University of North Carolina McAllister Heart Institute, UNC-Chapel Hill, Chapel Hill, NC 27599, USA; Curriculum in Genetics and Molecular Biology, UNC-Chapel Hill, Chapel Hill, NC 27599 USA.
Department of Molecular Biology, Princeton University, Princeton, NJ 08544, USA.
Cell Rep. 2018 Feb 13;22(7):1913-1922. doi: 10.1016/j.celrep.2018.01.047.
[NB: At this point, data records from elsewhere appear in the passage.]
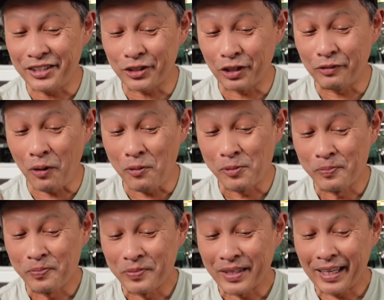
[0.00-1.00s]
servo,
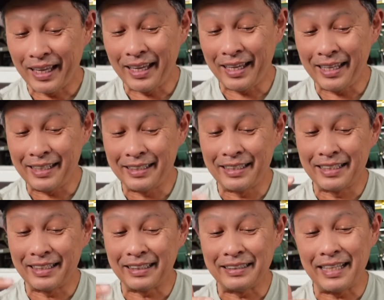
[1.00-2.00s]
and
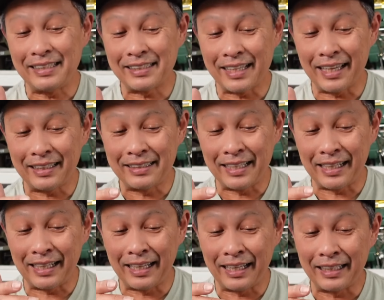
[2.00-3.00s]
they said
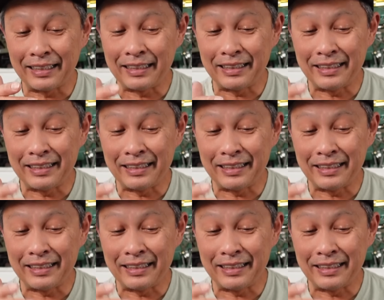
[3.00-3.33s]
uh,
Direct reprogramming of fibroblasts into cardiomyocyte-like cells (iCM) holds great potential for heart regeneration and disease modeling and may lead to future therapeutic applications. Currently, application of this technology is limited by our lack of understanding of the molecular mechanisms that drive direct iCM reprogramming. Using a quantitative mass spectrometry-based proteomic approach, we identified the temporal global changes in protein abundance that occur during initial phases of iCM reprogramming. Collectively, our results show systematic and temporally distinct alterations in levels of specific functional classes of proteins during the initiating steps of reprogramming including extracellular matrix proteins, translation factors, and chromatin-binding proteins. We have constructed protein relational networks associated with the initial transition of a fibroblast into an iCM. These findings demonstrate the presence of an orchestrated series of temporal steps associated with dynamic changes in protein abundance in a defined group of protein pathways during the initiating events of direct reprogramming.
成纤维细胞直接重编程为心肌细胞样细胞(iCM)在心脏再生和疾病建模方面具有巨大的潜力,并可能为未来的治疗应用铺平道路。目前,这项技术的应用受到我们对驱动直接 iCM 重编程的分子机制缺乏了解的限制。本研究采用基于定量质谱的蛋白质组学方法,鉴定了 iCM 重编程初始阶段发生的蛋白质丰度的全局变化。总的来说,我们的研究结果表明,在重编程的起始步骤中,特定功能类别的蛋白质水平会发生系统的、时间上的不同改变,包括细胞外基质蛋白、翻译因子和染色质结合蛋白。我们构建了与成纤维细胞向 iCM 初始转变相关的蛋白质关系网络。这些发现表明,在直接重编程的起始事件中,在一组特定的蛋白质通路中,存在一系列与蛋白质丰度动态变化相关的协调时间步骤。